# New Baltimore bait shop lures ice fishermen



## Hamilton Reef (Jan 20, 2000)

HOOKED ON WINTER: New Baltimore bait shop lures ice fishermen with friendly service and hot coffee 

More than an hour before sunrise. And two ice fishermen are already waiting in line for minnows.	
He says that ice fishing is more popular than summer fishing in this area because of the low cost. "In the summer, you have the expenses -- buying a $20,000 or $30,000 boat, and the insurance and fuel," he says. "During the winter, for $10, you catch more fish than you do all summer long." 
"They were beating down my door," Brian says. At 6:30, he finally locks the door, after selling more than $9,000 of bait and tackle. More than they sold in the entire month of November. 
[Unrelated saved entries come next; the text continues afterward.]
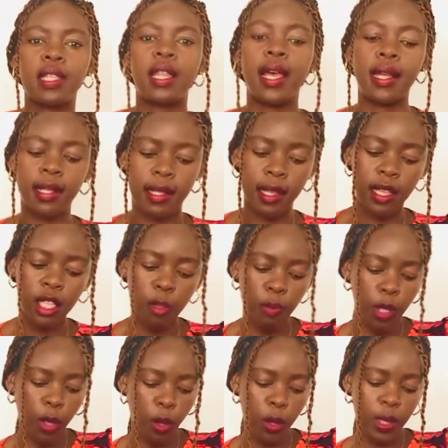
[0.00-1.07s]
license
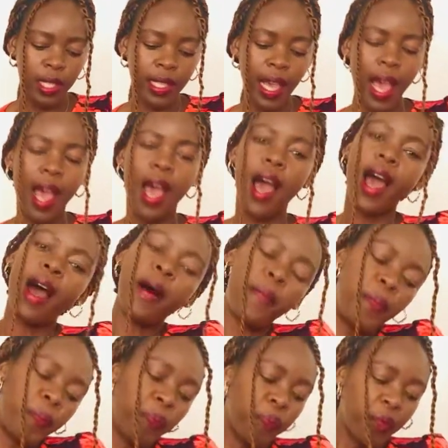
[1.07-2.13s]
because
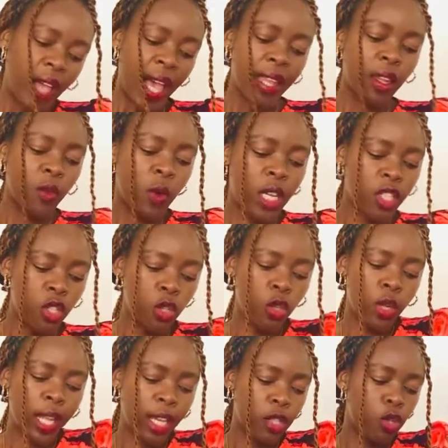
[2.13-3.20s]
I didn't want, you know, like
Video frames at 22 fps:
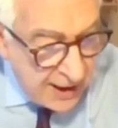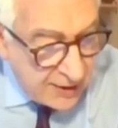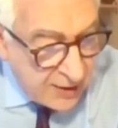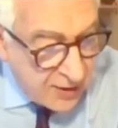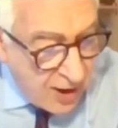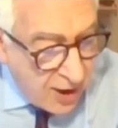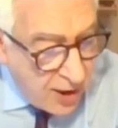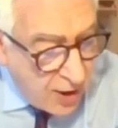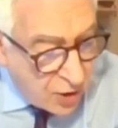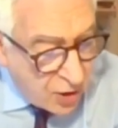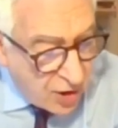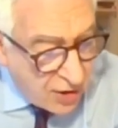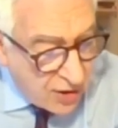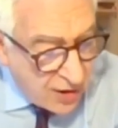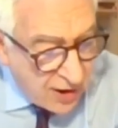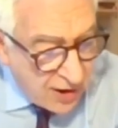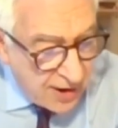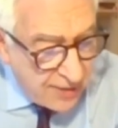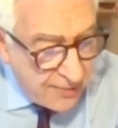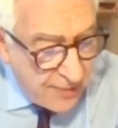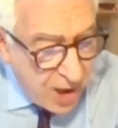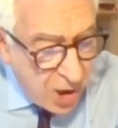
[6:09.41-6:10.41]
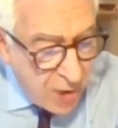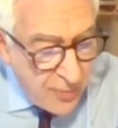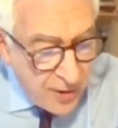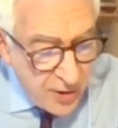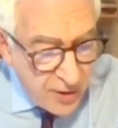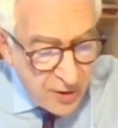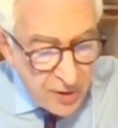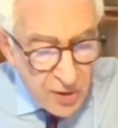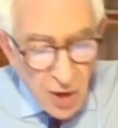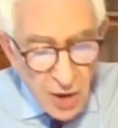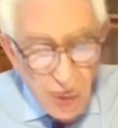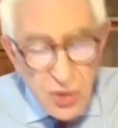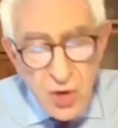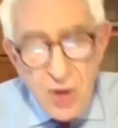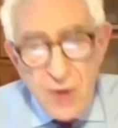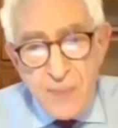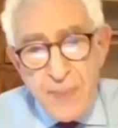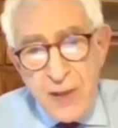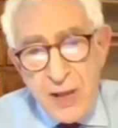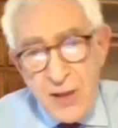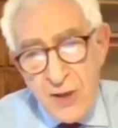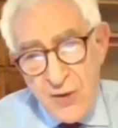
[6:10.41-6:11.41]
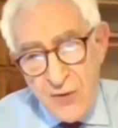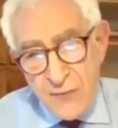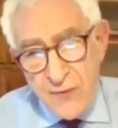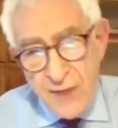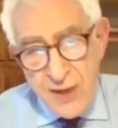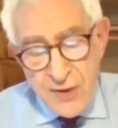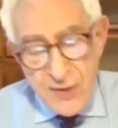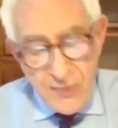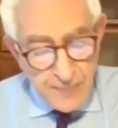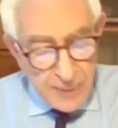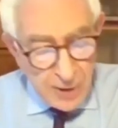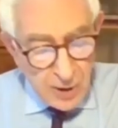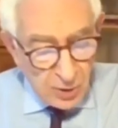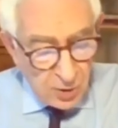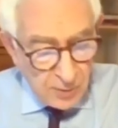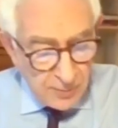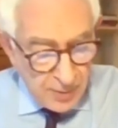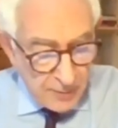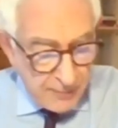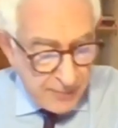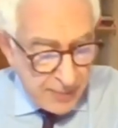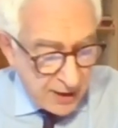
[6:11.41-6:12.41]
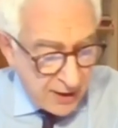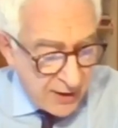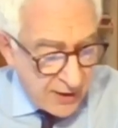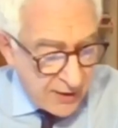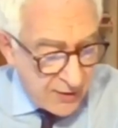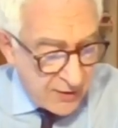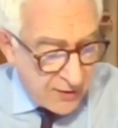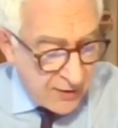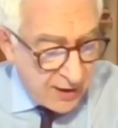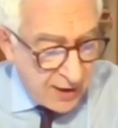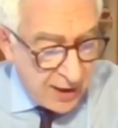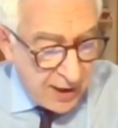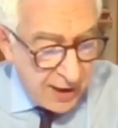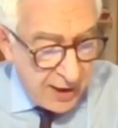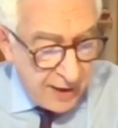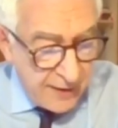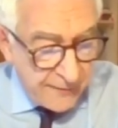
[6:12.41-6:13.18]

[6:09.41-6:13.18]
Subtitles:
It's urgent at the moment, not just because of this bill, but because,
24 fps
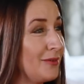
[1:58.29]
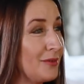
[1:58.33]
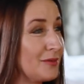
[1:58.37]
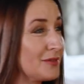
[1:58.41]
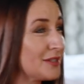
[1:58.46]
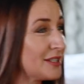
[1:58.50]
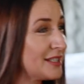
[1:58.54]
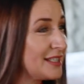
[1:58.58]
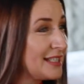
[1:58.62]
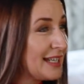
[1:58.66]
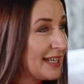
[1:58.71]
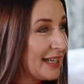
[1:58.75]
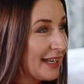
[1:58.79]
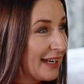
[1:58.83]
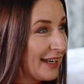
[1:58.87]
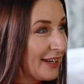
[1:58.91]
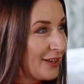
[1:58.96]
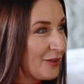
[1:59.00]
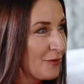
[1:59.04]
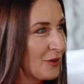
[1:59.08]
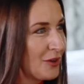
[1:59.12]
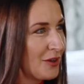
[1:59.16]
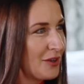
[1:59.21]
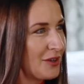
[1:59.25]
singing,
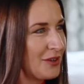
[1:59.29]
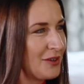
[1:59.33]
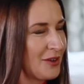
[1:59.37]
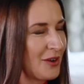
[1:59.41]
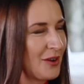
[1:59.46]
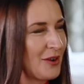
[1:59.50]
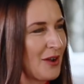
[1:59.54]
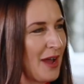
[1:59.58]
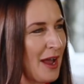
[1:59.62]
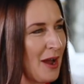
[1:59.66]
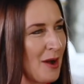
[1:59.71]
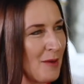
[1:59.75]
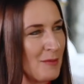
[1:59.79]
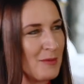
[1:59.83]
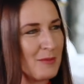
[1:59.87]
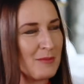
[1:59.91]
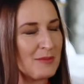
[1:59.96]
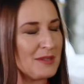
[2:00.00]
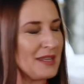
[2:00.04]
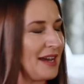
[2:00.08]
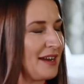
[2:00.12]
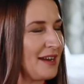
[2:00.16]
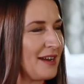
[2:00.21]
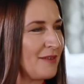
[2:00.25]
you've got,
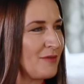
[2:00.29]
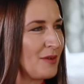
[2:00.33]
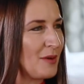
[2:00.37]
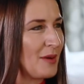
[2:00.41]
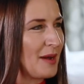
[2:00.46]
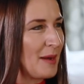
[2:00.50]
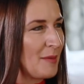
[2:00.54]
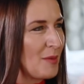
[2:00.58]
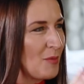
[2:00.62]
albums out everywhere.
http://www.freep.com/news/mich/ice27_20040127.htm


----------



## Gone Fishing (Jul 31, 2001)

> _Originally posted by Hamilton Reef _
> *"During the winter, for $10, you catch more fish than you do all summer long." *


That sure isn't the case for me!


----------



## BaitRunner (Sep 21, 2002)

Right on John, me neither - kicked butt in October, was giving perch away  


PS: John, stop by HPYC, have not seen you in awhile.

Bob_____


----------